While much of the conversation around rural to urban migration in Peru focuses on economics or education, another shift is happening on the ground. In the spaces men are leaving behind, women are quietly reshaping what it means to stay.
Yesica Nina Cusiyupanqui grew up watching her family’s land wear thin. Corn was planted year after year, and the profits eroded with the soil. Like many farms in the region, theirs felt stuck in monoculture. While many men in her community have left for the cities, Cusiyupanqui stayed and tried to make something of the land she’d grown up with.
But the challenges she faced went beyond crops. When she was 15, her father died and her youngest sibling was only four. Her mother held the family together, but the pressure on Cusiyupanqui to step up was immense.
“What would have happened if we gave up?” she says now.
It wasn’t just grief they were navigating, but the uncertainty – emotional, financial, and practical. Her question doesn’t come from pity, but from a deep awareness of how fragile agriculture survival can be.

But she chose to keep going — for her family, for her land and eventually for her community.After internships in Massachusetts and California, Cusiyupanqui returned with new knowledge in regenerative farming, composting and crop diversity.
“While you’re doing things, you can teach people,” she says.
And she has. Cusiyupanqui now trains others, especially women, in sustainable practices. But transformation is slow. And keeping the farm alive was harder than building it.
“Women haven’t been visibly included in the value of this coffee. They’re doing huge amounts of work, but their names aren’t on anything. You don’t see them at workshops. You don’t hear them in the room.”
— Luke Agness
Five years in, she nearly gave up again. Pests, production losses and the pressures of commercialization made it feel impossible where selling food meant more than growing it.

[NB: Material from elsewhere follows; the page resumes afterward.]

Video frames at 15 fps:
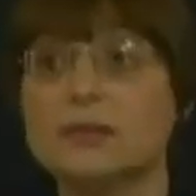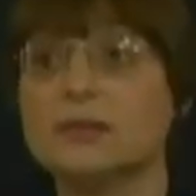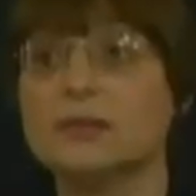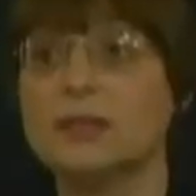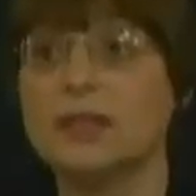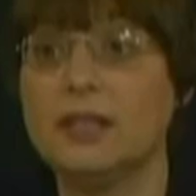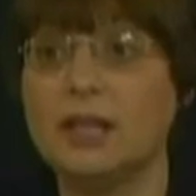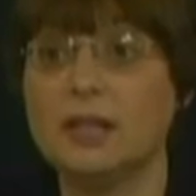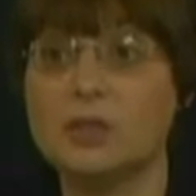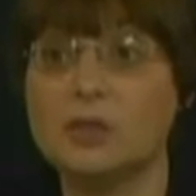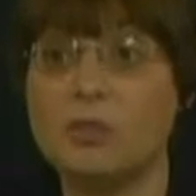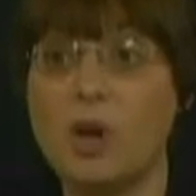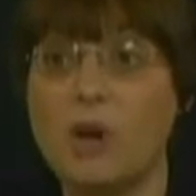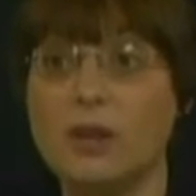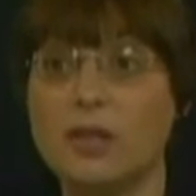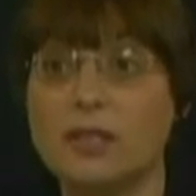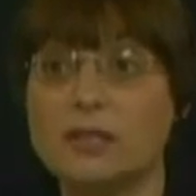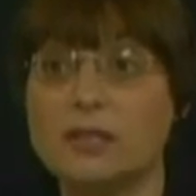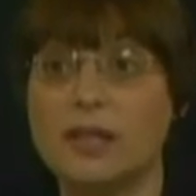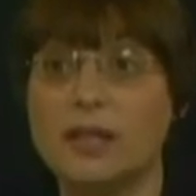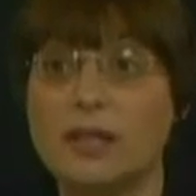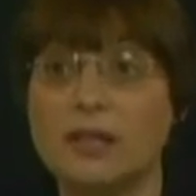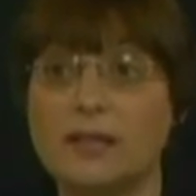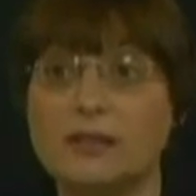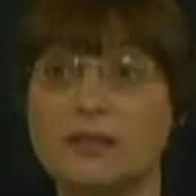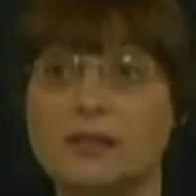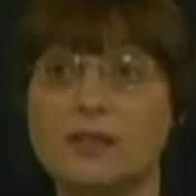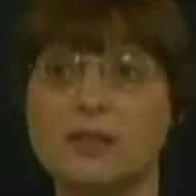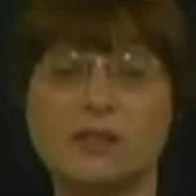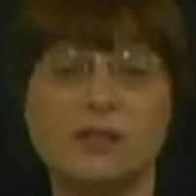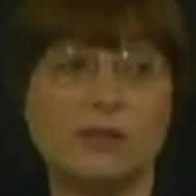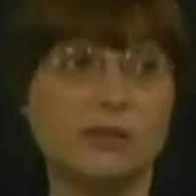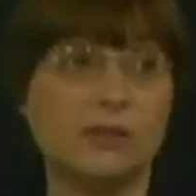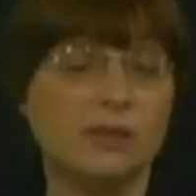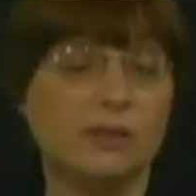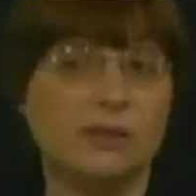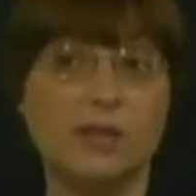an English poet, and there's also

She had to promote herself, show up in unfamiliar spaces and navigate systems that often exclude women.
“I didn’t know anything about compost or diversity,” she says. “Now, I’m teaching others.”
What’s kept her going isn’t just what she learned – it’s the chance to pass it on.

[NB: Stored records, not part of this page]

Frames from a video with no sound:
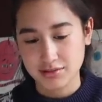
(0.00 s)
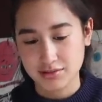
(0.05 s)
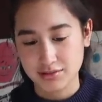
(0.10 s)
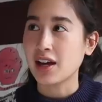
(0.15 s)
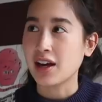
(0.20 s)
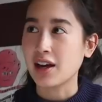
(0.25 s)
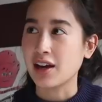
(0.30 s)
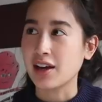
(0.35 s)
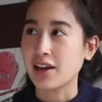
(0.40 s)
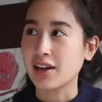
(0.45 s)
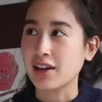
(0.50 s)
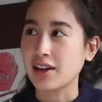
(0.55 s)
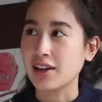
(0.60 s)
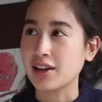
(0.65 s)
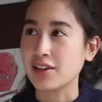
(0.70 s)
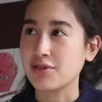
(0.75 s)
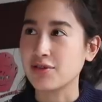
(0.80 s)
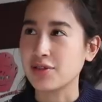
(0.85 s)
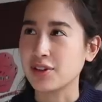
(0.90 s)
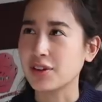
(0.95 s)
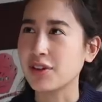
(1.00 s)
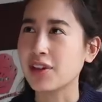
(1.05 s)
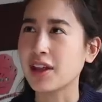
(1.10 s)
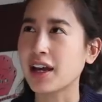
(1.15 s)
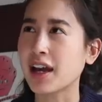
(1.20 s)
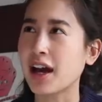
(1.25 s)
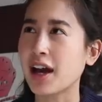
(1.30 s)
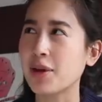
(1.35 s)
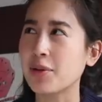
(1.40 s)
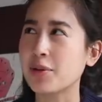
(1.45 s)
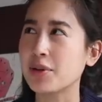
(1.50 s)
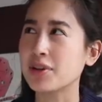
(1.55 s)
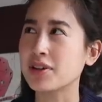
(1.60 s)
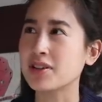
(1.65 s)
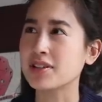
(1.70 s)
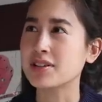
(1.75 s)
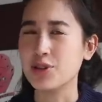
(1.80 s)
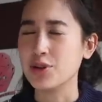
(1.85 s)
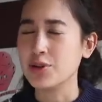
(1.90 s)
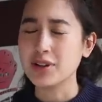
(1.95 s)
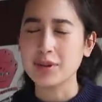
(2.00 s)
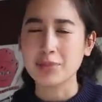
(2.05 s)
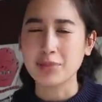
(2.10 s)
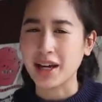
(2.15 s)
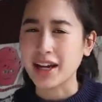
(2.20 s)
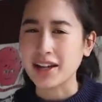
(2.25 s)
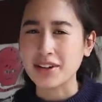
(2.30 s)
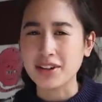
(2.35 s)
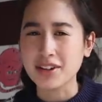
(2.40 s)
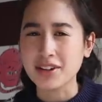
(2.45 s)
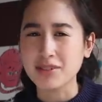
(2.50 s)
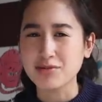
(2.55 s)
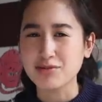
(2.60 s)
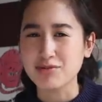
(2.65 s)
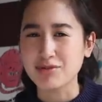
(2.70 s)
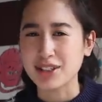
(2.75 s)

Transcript: I feel like I was doing better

That feeling of invisibility isn’t unique to Cusiyupanqui’s experience. Across the region, women’s work is essential but often overlooked.

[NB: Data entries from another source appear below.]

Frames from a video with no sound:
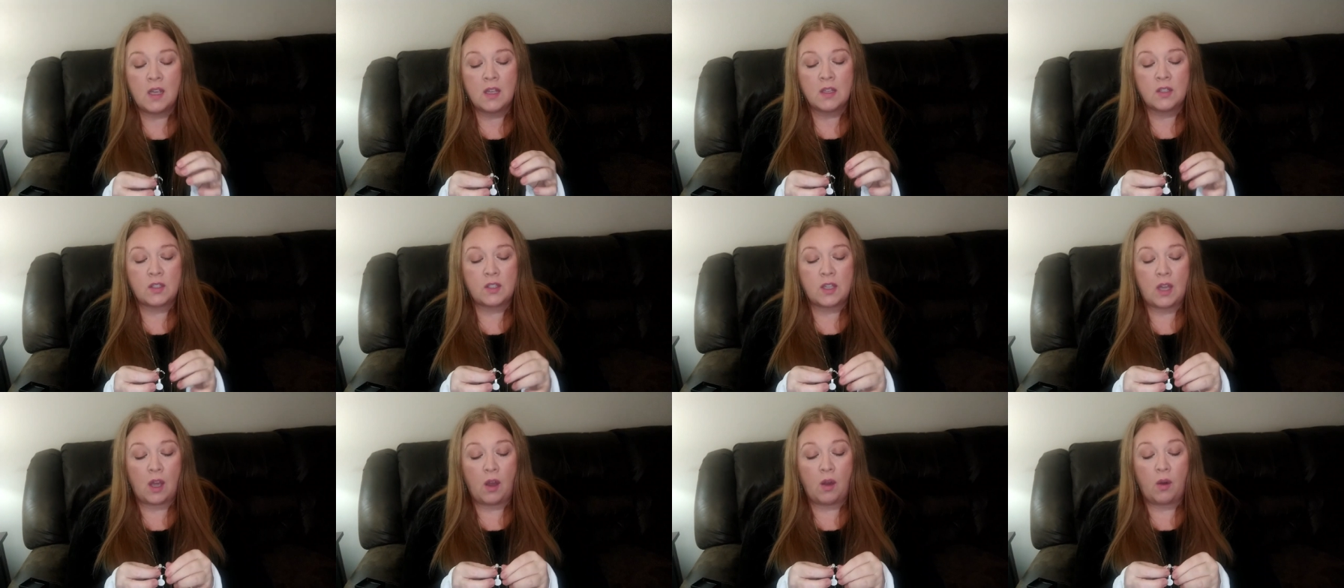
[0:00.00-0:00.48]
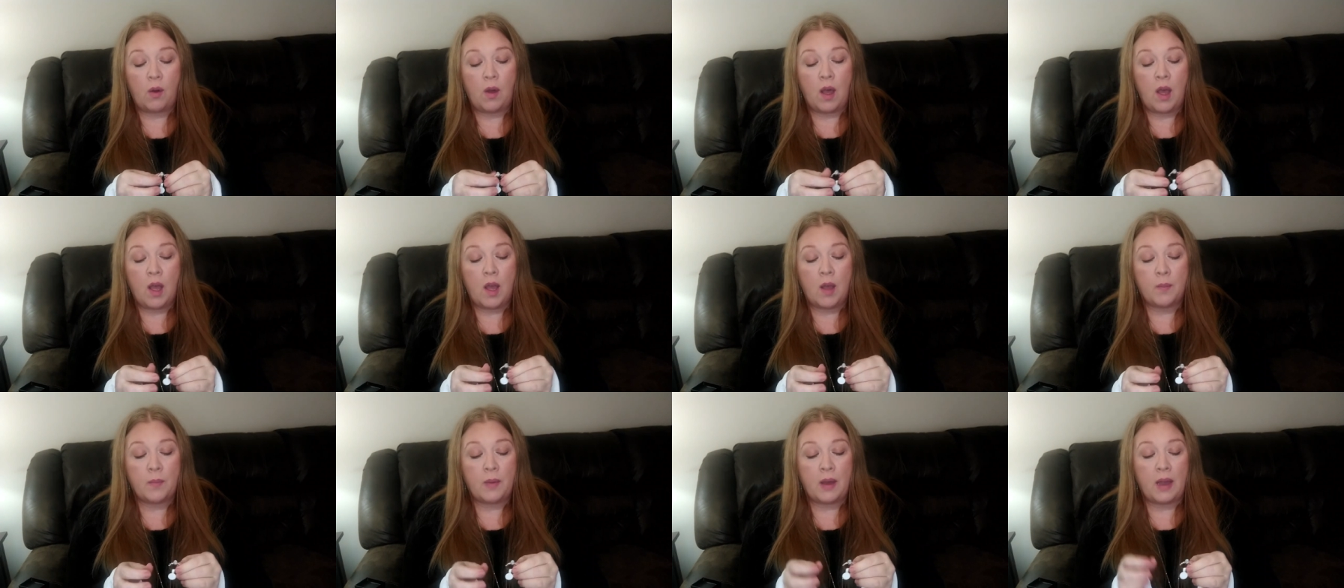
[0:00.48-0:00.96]
So
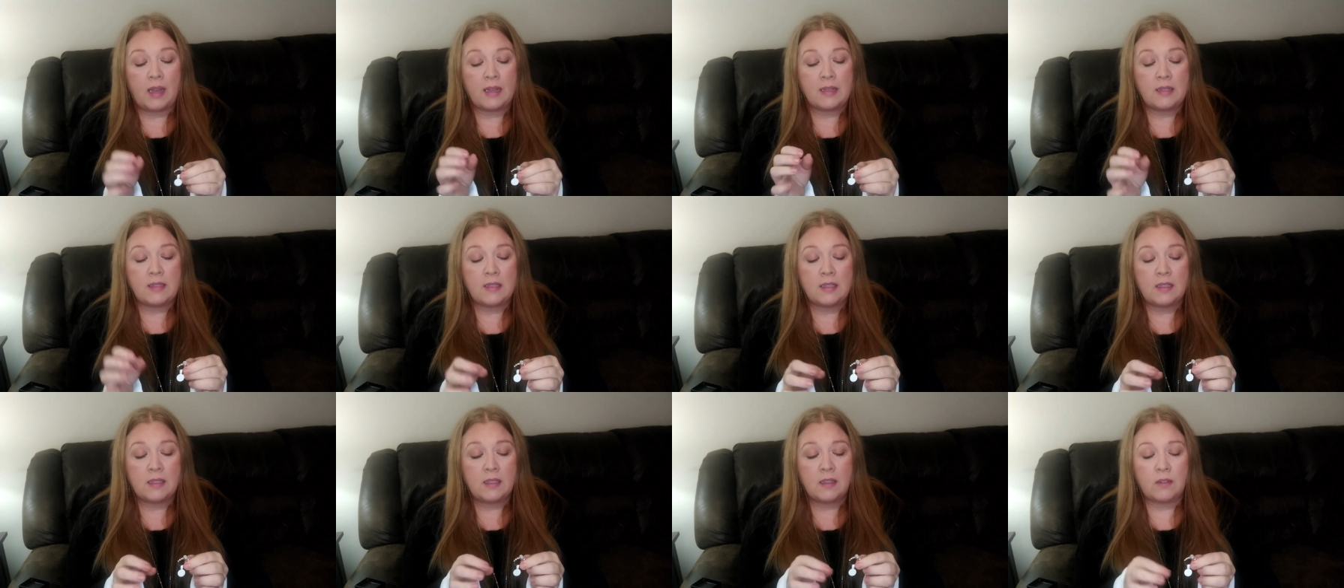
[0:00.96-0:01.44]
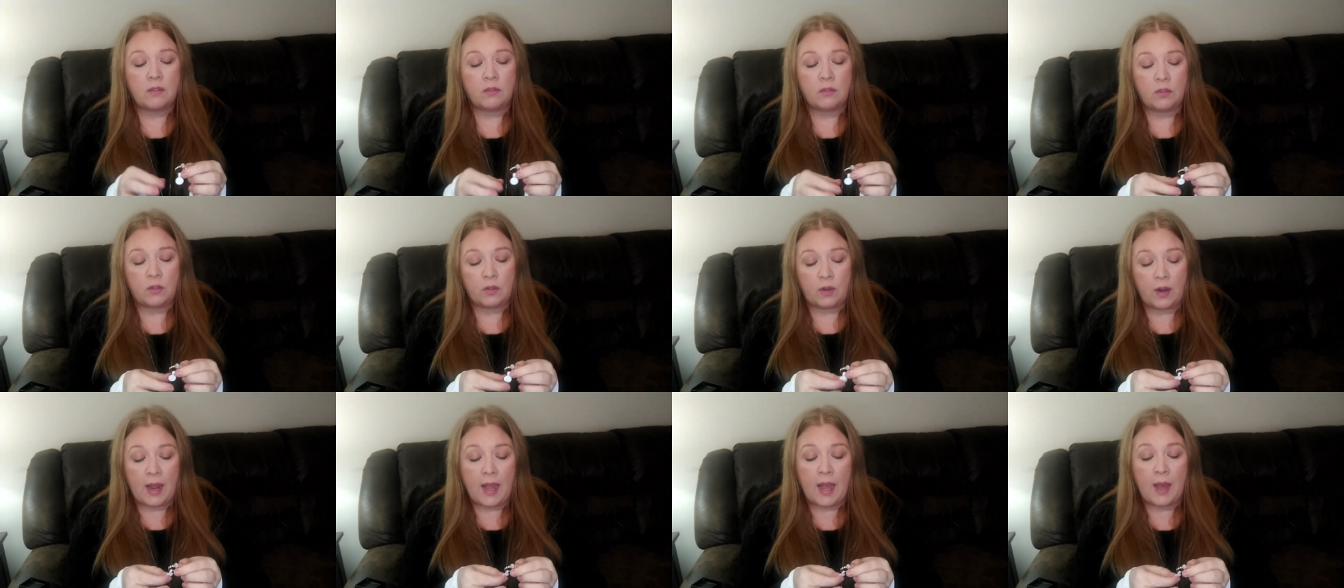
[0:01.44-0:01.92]
um, I did
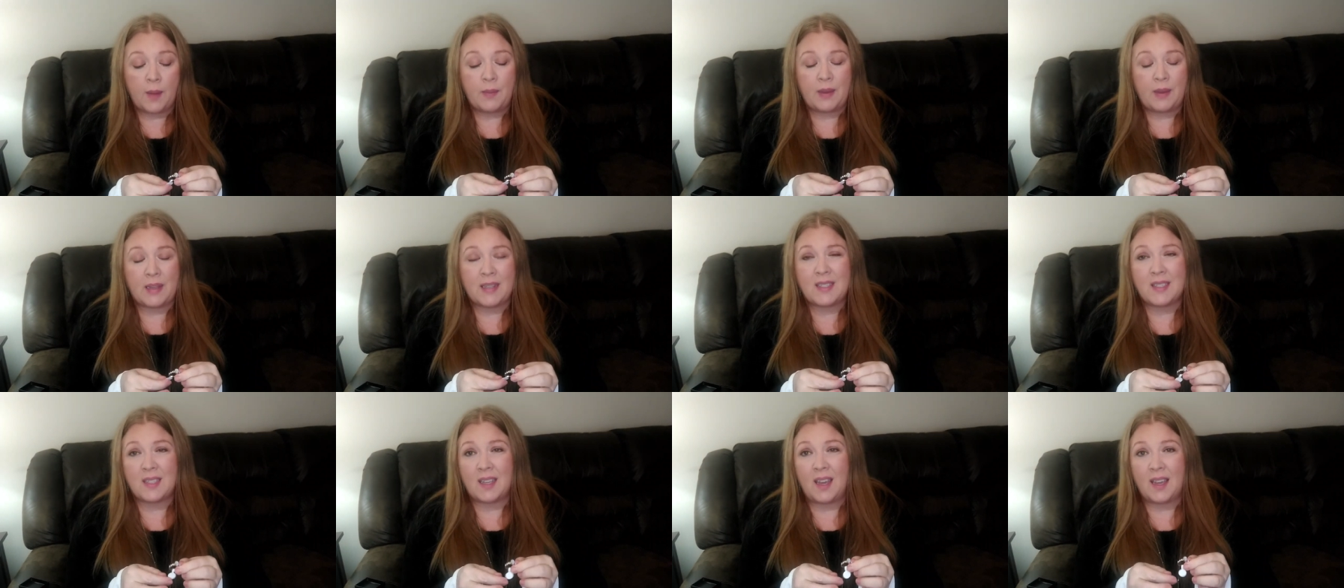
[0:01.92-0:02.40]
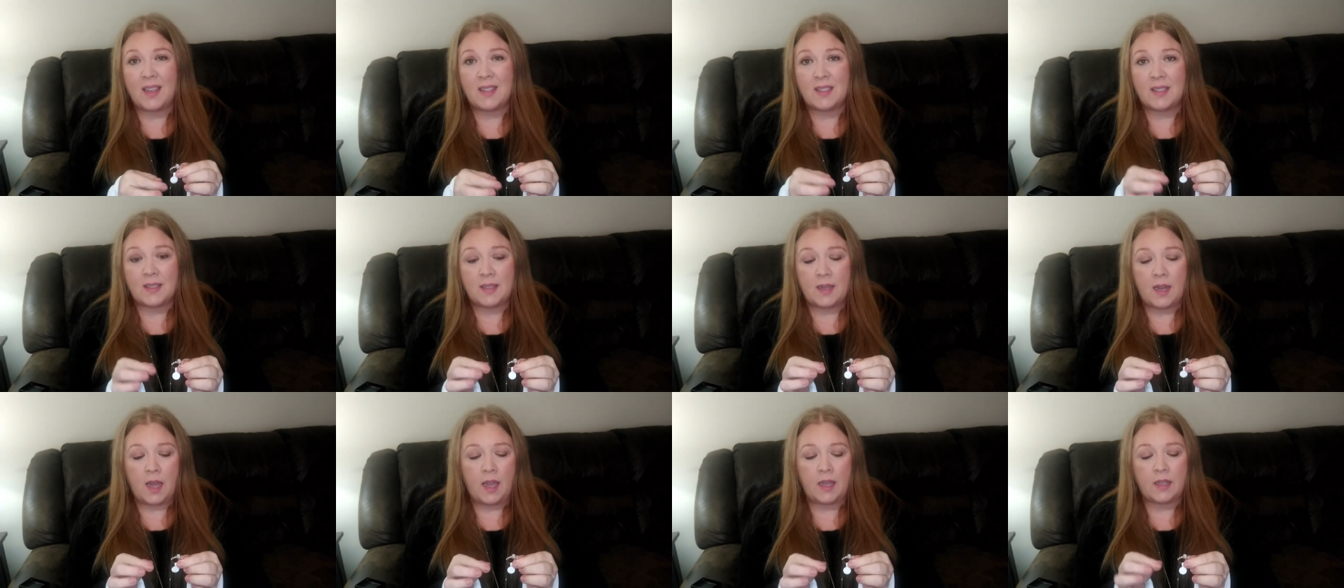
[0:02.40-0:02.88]
grab a
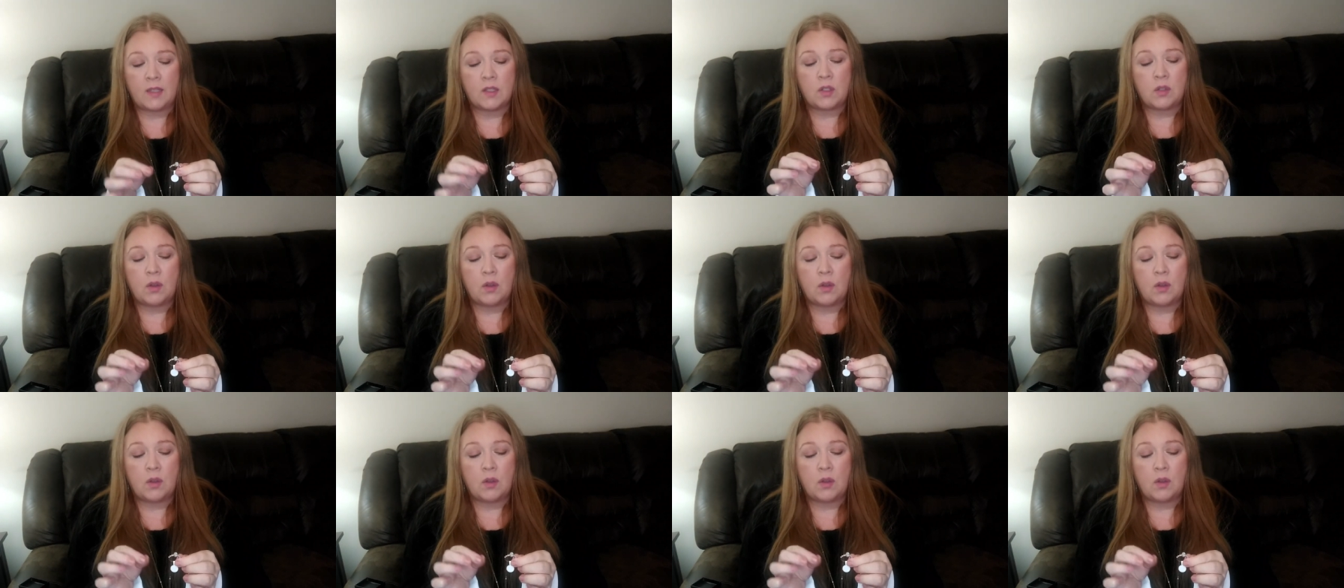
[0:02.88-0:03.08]
size 9.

Luke Agness, who works with coffee producers across the region, sees the same patterns.
“Women haven’t been visibly included in the value of this coffee,” he says. “They’re doing huge amounts of work, but their names aren’t on anything. You don’t see them at workshops. You don’t hear them in the room.”
He notes that the post-harvest labour — sorting, washing, selecting — is often done by women, but rarely credited.
“They’re the reason the coffee is good, but they’re invisible in the supply chain,” he says.
Cusiyupanqui is trying to change that. She doesn’t just teach women sustainable techniques, she hires them. Many are mothers who’ve been excluded from formal work, either because of childcare or because their labour has long been undervalued. Cusiyupanqui gives them space to learn, earn and feel confident again. She’s become a model for what’s possible, not only for women hoping to farm, but for women trying to reclaim power in a system that never saw them as farmers in the first place.

In a nearby valley, 19-year-old Rosario Mamani Huamán is carving a different path. The youngest of 10 siblings – most of them women – Huamán was the last to remain at home, supporting her parents during harvest seasons and holding together the household. Cooking, cleaning, keeping the farm running, she took on the unpaid, unseen labour expected of women in rural communities.
But once she reached age 11, there was no schooling left in her village. She was forced to leave if she wanted to continue her education. She’s now in her third year of an accounting degree, a path not often accessible to young women from her region.
“She really, really wants to help her parents,” her translator explained. “She feels bad, because they’re breaking their backs, and the other siblings haven’t returned to help.”
Many of her sisters have started families and moved away, leaving the future of the farm in question.
“She’s the only one who doesn’t want to sell it,” the translator added. “She’s the only one who knows how to work the land.”
To Huamán, the five hectares of fertile land aren’t just soil, they’re part of her identity. She hopes to help her parents transition to growing geisha, a more profitable coffee varietal. She dreams of a future where the land stays in use through a cooperative or alternative ownership model.
Her version of success isn’t about escaping her roots — it’s about honouring them. Even if she doesn’t farm full time, she wants to see the land’s special place in the lives of rural Peruvians preserved, for her parents, for her community and for the generations of women who’ve quietly held everything together.
Cusiyupanqui is doing the same — maintaining the earth for those who left, and planting something stronger for those still to come.